Chapter Thirty-seven Vaughn
Chapter Thirty-seven
Vaughn
School has always been torture for me, but never more so than now that everything reminds me of Lacey. She’s everywhere and nowhere.
I’ve gone back to sitting at the soccer table at lunch, and I don’t linger long at my locker between classes, and since we don’t have any classes together, it isn’t hard to avoid her.
Still everything makes me think of her.
After school on Wednesday, I go out to the soccer field with the intention of practicing, but the cheerleaders are on the far field, and I find myself staring that direction instead of doing anything else.
It’s easy to fall back into my old routine, but I don’t remember it feeling quite so lonely.
I finally give up all pretenses of practicing and sit on the ground with the ball in front of me, watching while they rehearse their half-time dance.
Lacey stands front and center, leading them with her signature smile.
I can’t actually see it, but I know it like I know her.
So filled with excitement and happiness that it makes me feel worse.
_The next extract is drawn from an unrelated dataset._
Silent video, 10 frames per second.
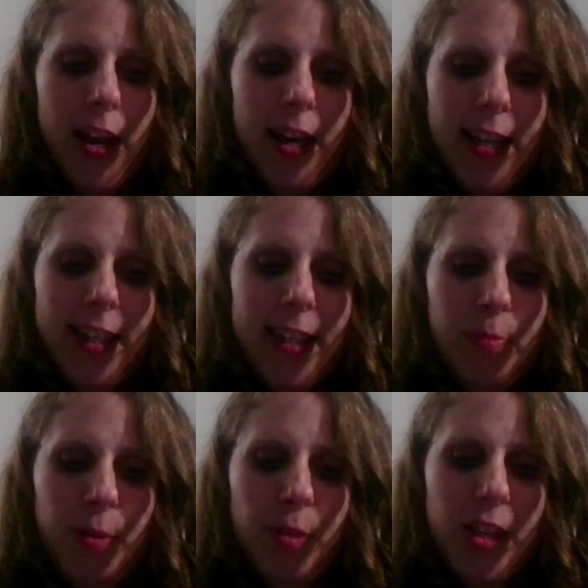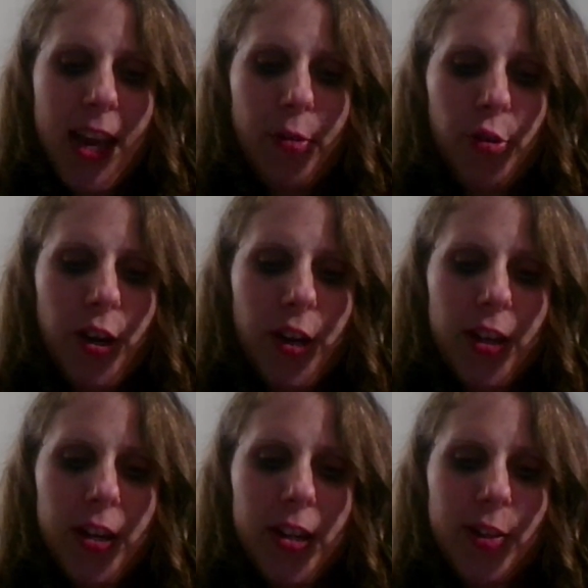He stepped up to the counter and
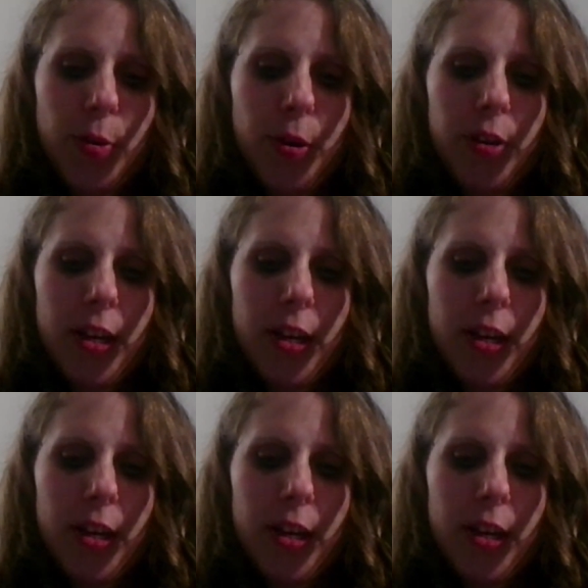cleared his throat.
I don’t know if I was happier when we were hanging out or if I just thought I was because she’s always so happy. But I’m starting to think it was the first. I’ve had a gnawing ache in my gut all week, and no matter how much time I spend practicing and working on my game, I can’t make it go away.
That’s how Dad finds me.
“Taking a break?” he asks, flicking his gaze in the direction I was just staring. He’s got his clipboard and whistle.
“Yeah,” I admit.
“Let’s run through the drills for the showcase, and then we’ll focus on some fundamentals. The skills test scores matter, but they’ll be making decisions based on game-time performance.”
I nod my agreement, and that familiar push of excitement thrums through me. It’s a reminder of what I’m working toward and what it’s going to take. And Dad, for all his faults, is here with me, pushing me to be better.
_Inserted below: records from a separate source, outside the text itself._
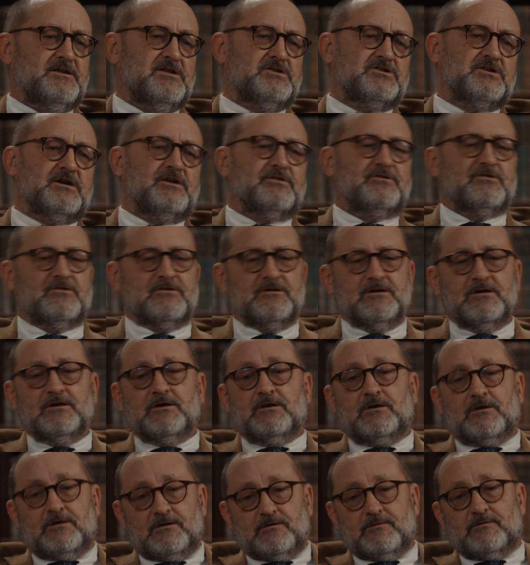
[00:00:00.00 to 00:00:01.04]
on each other
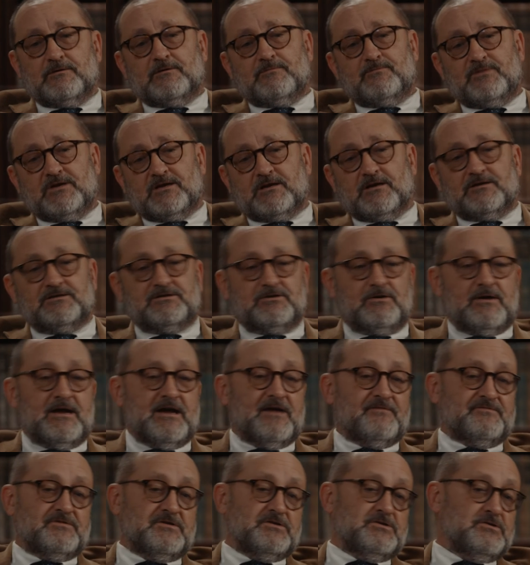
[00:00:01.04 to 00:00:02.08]
because you
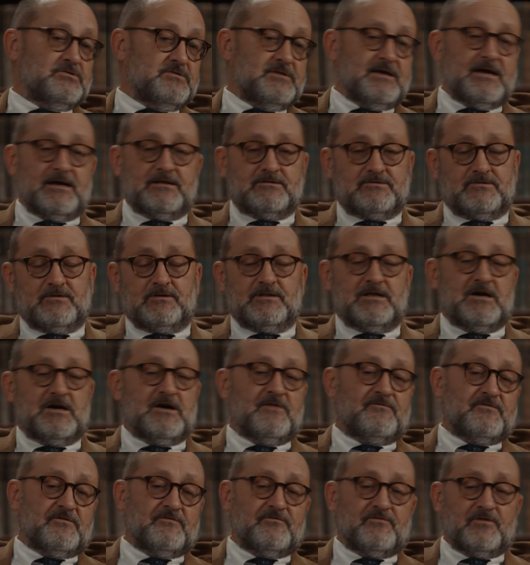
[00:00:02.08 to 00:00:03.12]
have to do that to
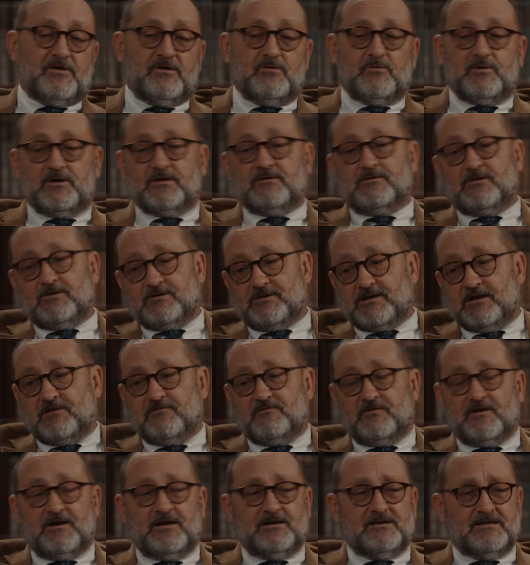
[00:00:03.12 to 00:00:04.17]
allow for free will. Okay,
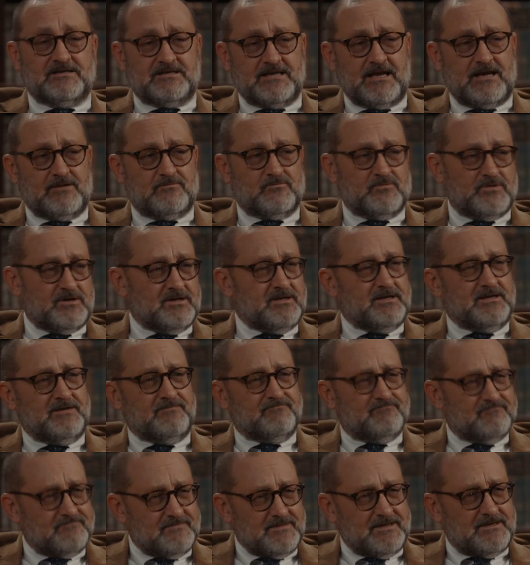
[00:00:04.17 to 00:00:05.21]
fine. Does that
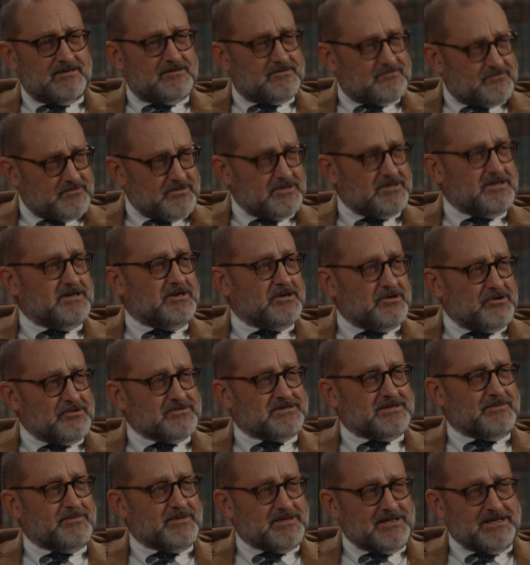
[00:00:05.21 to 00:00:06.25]
really
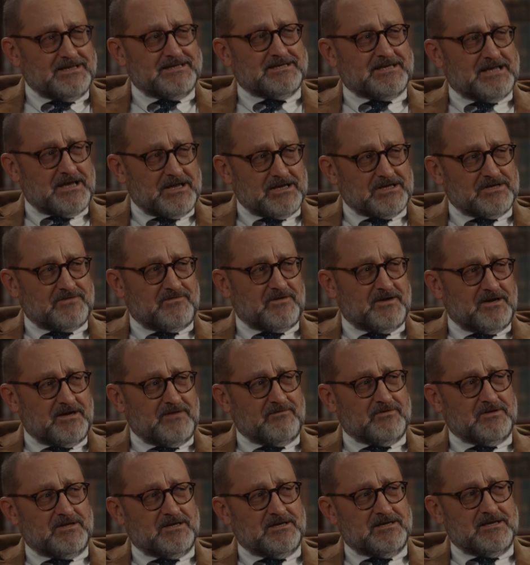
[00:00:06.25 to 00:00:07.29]
ultimately satisfy
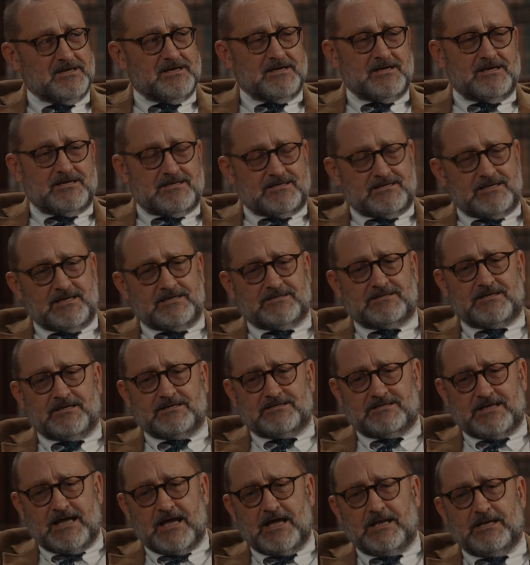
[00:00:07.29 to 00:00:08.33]
everything?
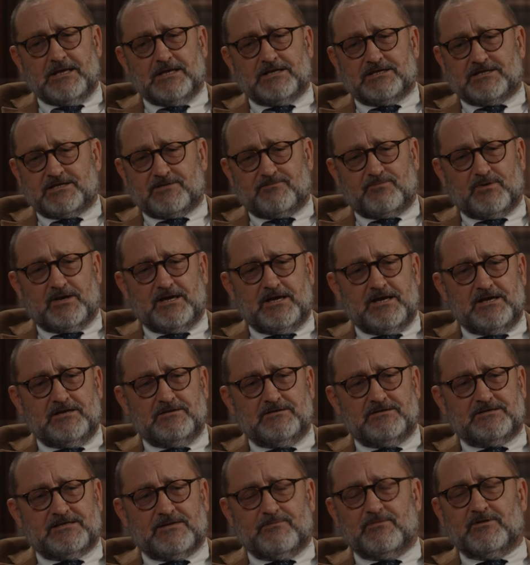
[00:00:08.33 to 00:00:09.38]
Does that
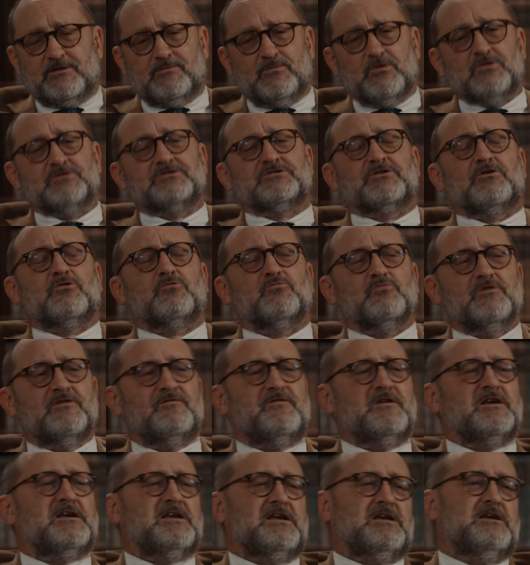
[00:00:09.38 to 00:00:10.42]
explain some of the most
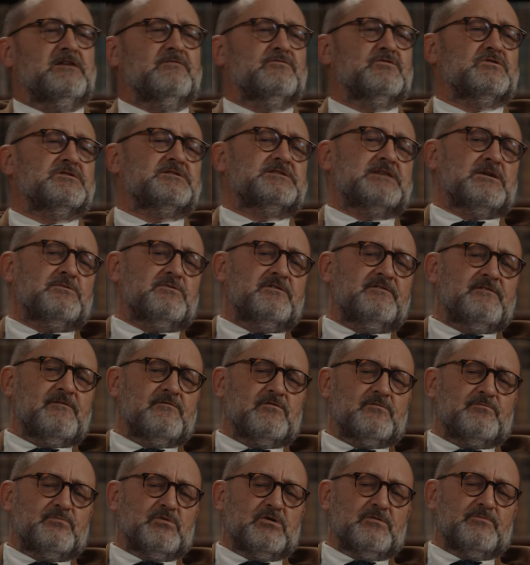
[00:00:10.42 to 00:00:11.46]
horrific evils that we've
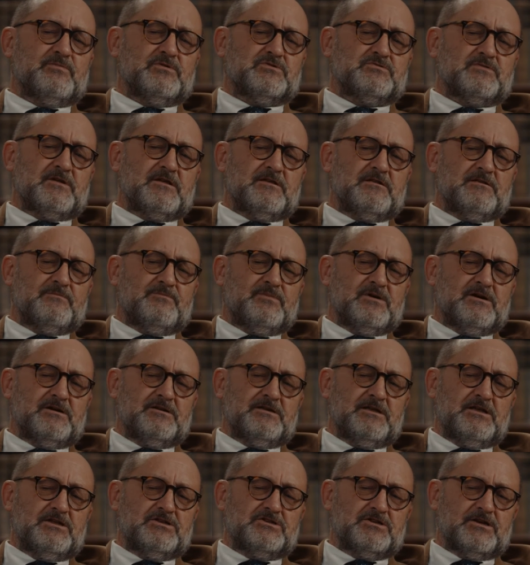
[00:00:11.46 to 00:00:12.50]
ever perpetrated
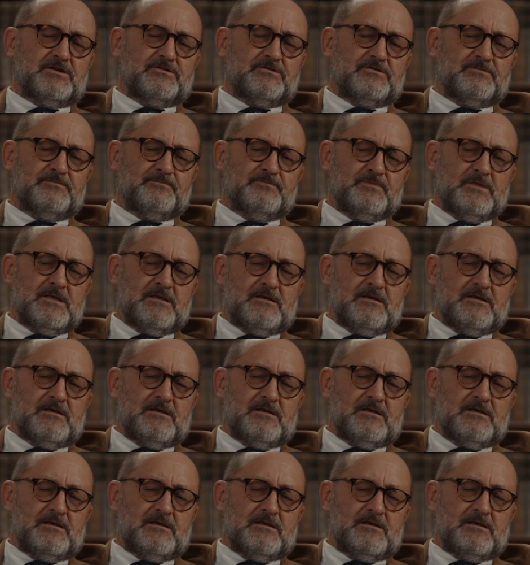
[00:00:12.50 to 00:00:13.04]
upon each other?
I steal a glance toward the football field. I can still easily pick out Lacey among the other cheerleaders, even though she’s no longer in the front. Her hands are raised over her head, and she moves with a grace and ease.
I’m still staring at her when Dad elbows me.
“You ready?” he asks.
* * *
Long after the football team and the cheerleaders have finished for the day, Dad and I are still on the field.
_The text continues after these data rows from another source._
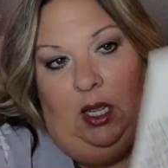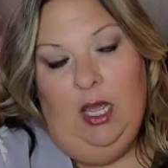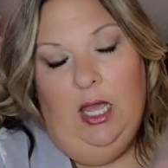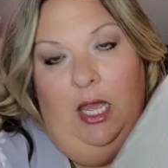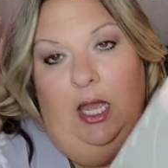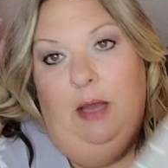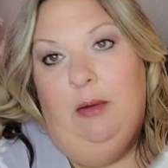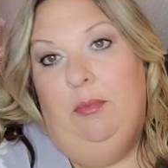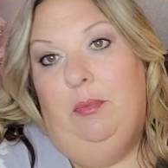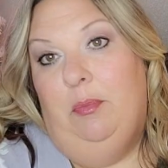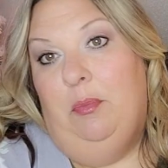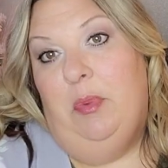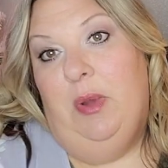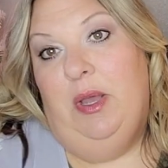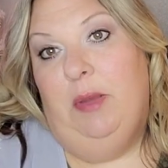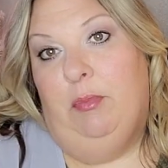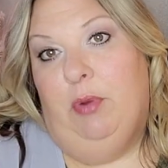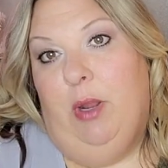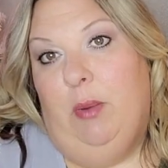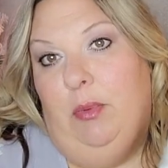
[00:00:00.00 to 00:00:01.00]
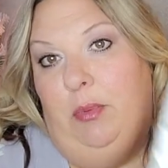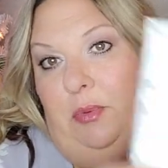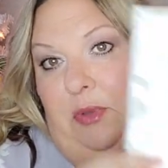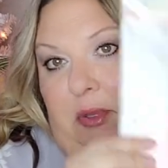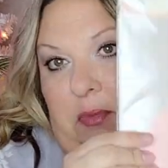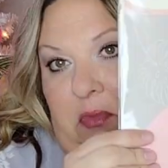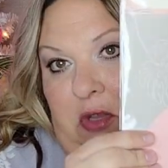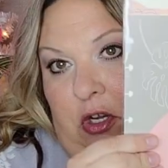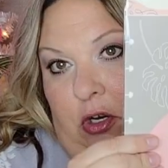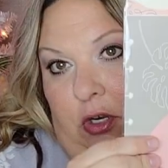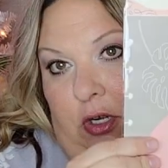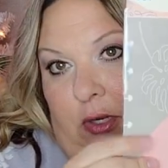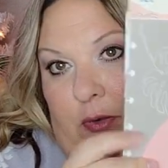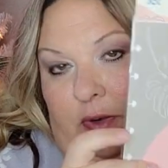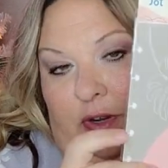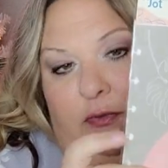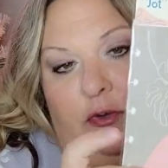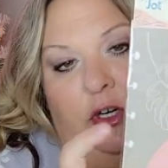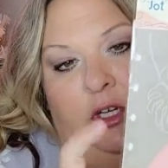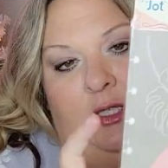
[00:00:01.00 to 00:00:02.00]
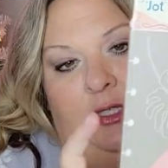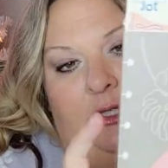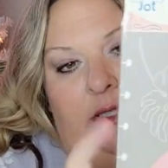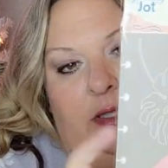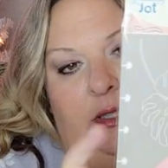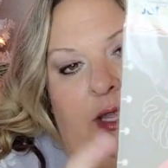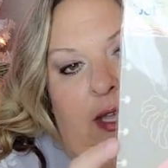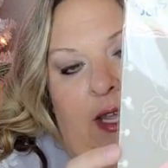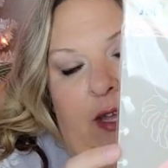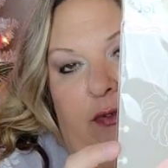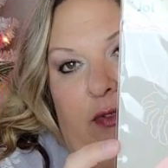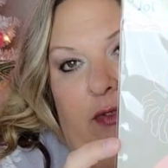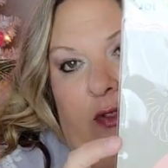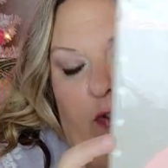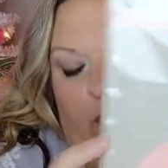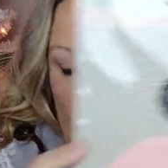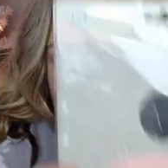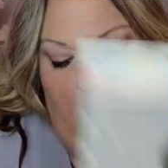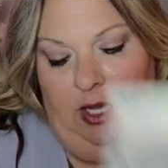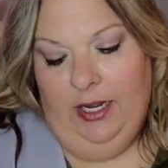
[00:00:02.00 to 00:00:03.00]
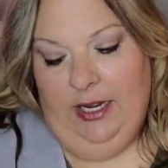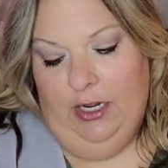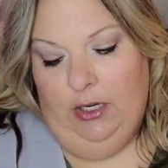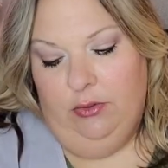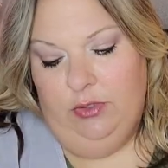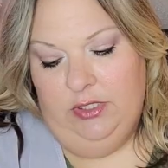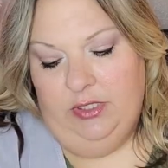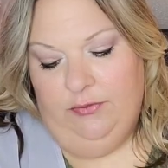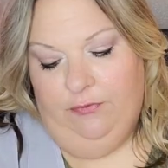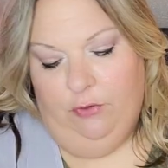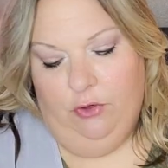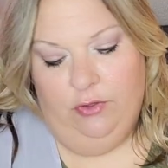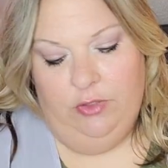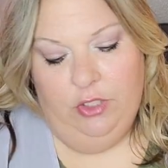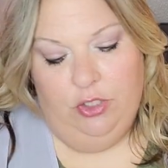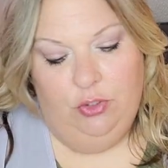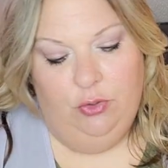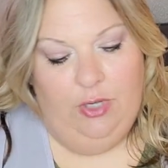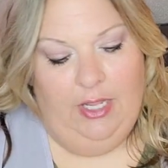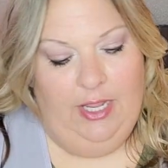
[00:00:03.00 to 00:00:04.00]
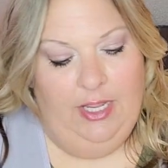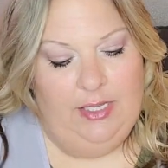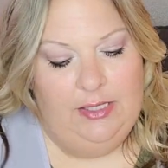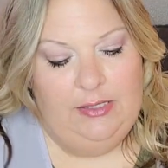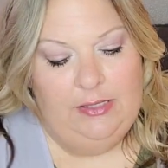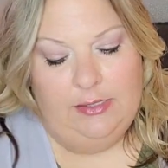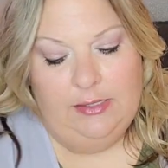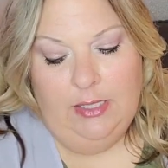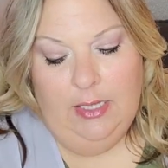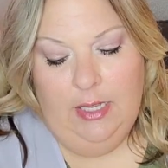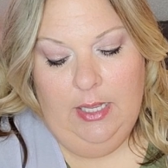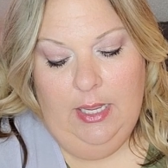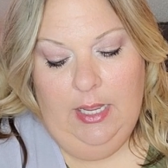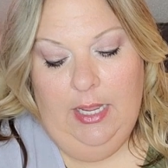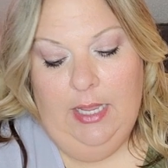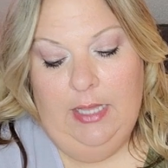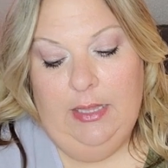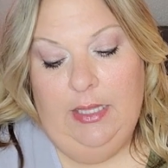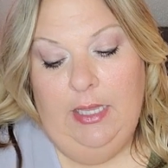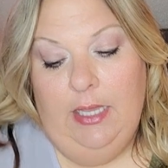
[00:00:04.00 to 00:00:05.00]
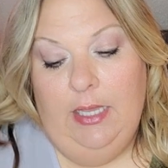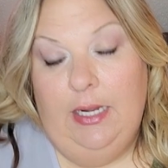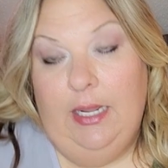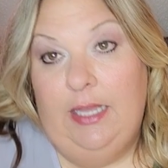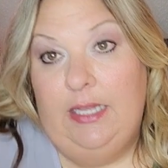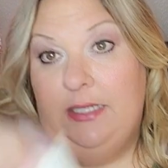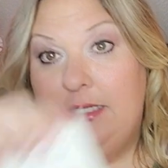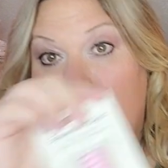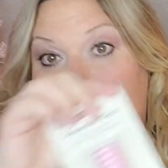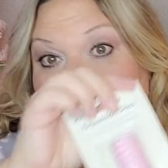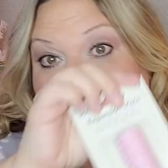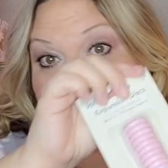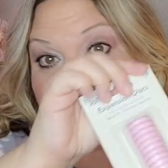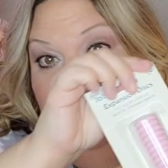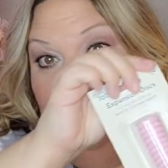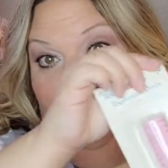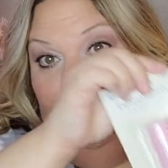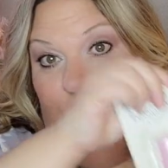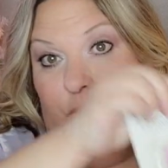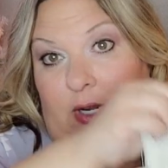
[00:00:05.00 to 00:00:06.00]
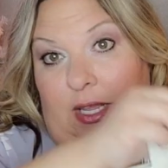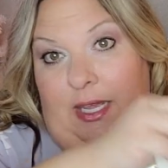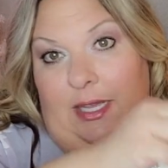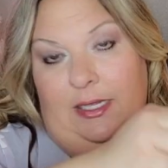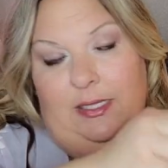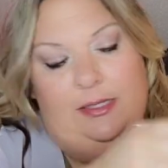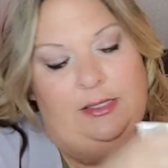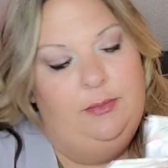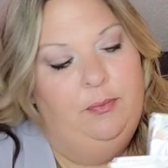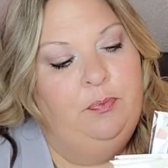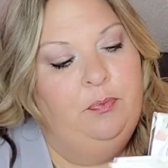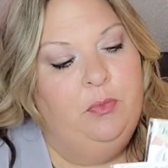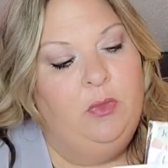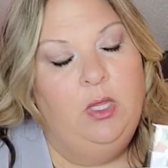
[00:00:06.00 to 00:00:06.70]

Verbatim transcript: um, but probably mirrored and reversed. They have the little cutouts for the doodads. And then I did pick up the doodads.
“Again!” he yells, hands on his hips as he stands five feet away watching me move around cones down the field. “You’re sloppy. Where’s your head at?”
I weave through the last cone and come to a stop in front of him. “Maybe if you stopped screaming at me, I could concentrate.”
I rarely yell back at my dad, so it catches him off guard. A flash of irritation crosses his face and then smooths out. “All right. Let’s take five.”
I bring the hem of my shirt up to wipe my face as I catch my breath.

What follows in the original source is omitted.